一度の体験で人生一変 建設に向け会社立ち上げ

 妹尾さんは、元銀行員の夫(39)、小学5年の長男(10)、小学2年の長女(7)の4人家族。6年前に夫の転勤を機に神戸市から越谷市に転居してきた。三重県伊賀市出身で、東日本での暮らしは初めて。越谷の「居心地の良さと便利さ」が気に入って永住を決意、3年前に市内に自宅を購入した。
 キャンプとの出会いは2018年3月。当時、幼稚園に通っていた子どもの友人家族4組で栃木県那須町を訪れ、初キャンプ。雨の寒い日だったが、「凍えた体で感じる焚き火の暖かさ。外で食べるご飯のおいしさ。雲の切れ間から見えた星空の美しさ。そのすべてに感動し、子どもたちもいつも以上によく遊んでいる姿を見て、すっかり魅了された」と言う。
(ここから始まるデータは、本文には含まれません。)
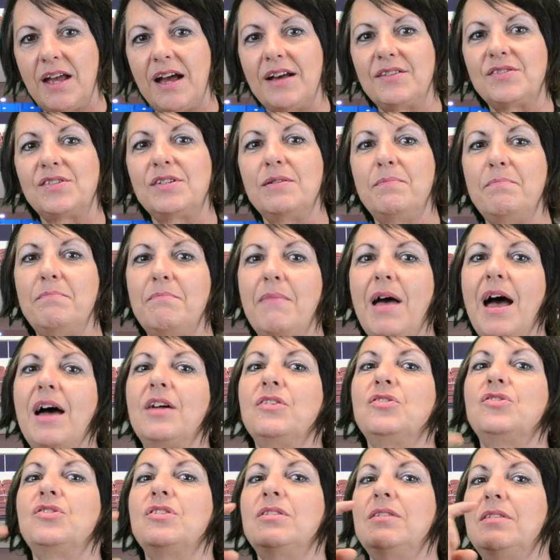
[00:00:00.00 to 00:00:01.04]
has to
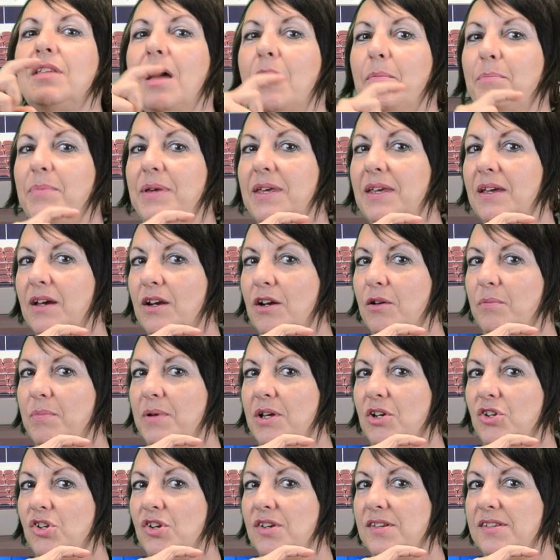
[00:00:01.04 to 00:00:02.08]
match that piano
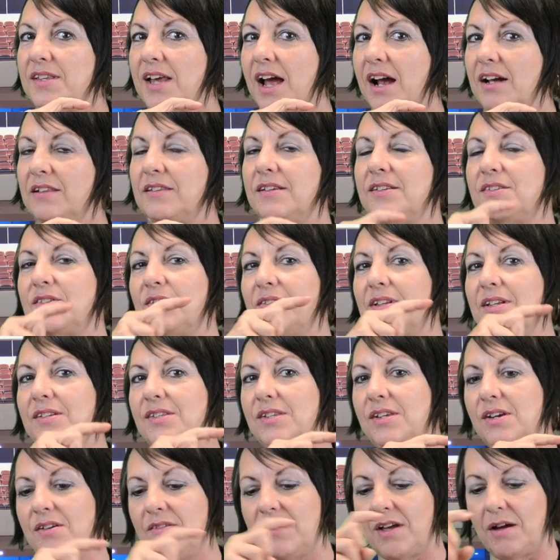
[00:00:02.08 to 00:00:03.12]
pitch exactly. So
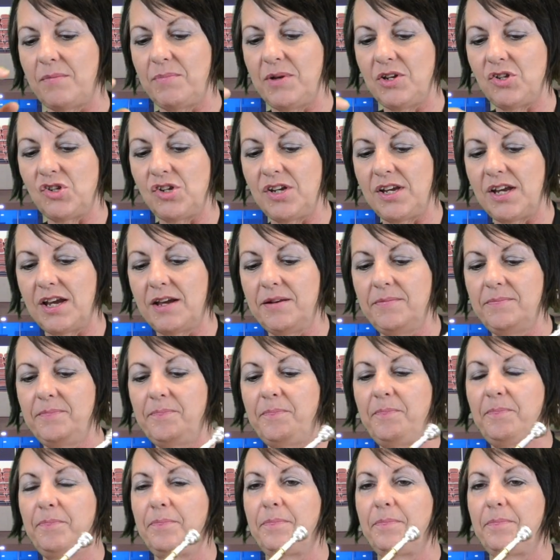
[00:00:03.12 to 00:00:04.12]
let's hear that pitch again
 それまではアウトドアと無縁で、「旅行は温泉」派だったが、すっかりはまり、週末ごとに静岡や山梨、栃木、群馬などでファミリーキャンプやグループキャンプを楽しむ日々が続いた。
 そんな中、20年冬からのコロナ禍で学校は休校、遠方への旅行も制限され、「家族も友人たちもみんな閉塞(へいそく)感を感じていた」。県外への外出自粛が叫ばれ、「身近にキャンプ場があれば、コロナ禍でも楽しくリフレッシュできるのに。近くにキャンプ場がないなら自分で作ろう」と考え、会社を立ち上げた。
 現在は、夫の浩平さんも銀行を退職、早南さんとともに「キャンプナノ」の代表となり、夫婦二人三脚でキャンプ場建設に取り組んでいる。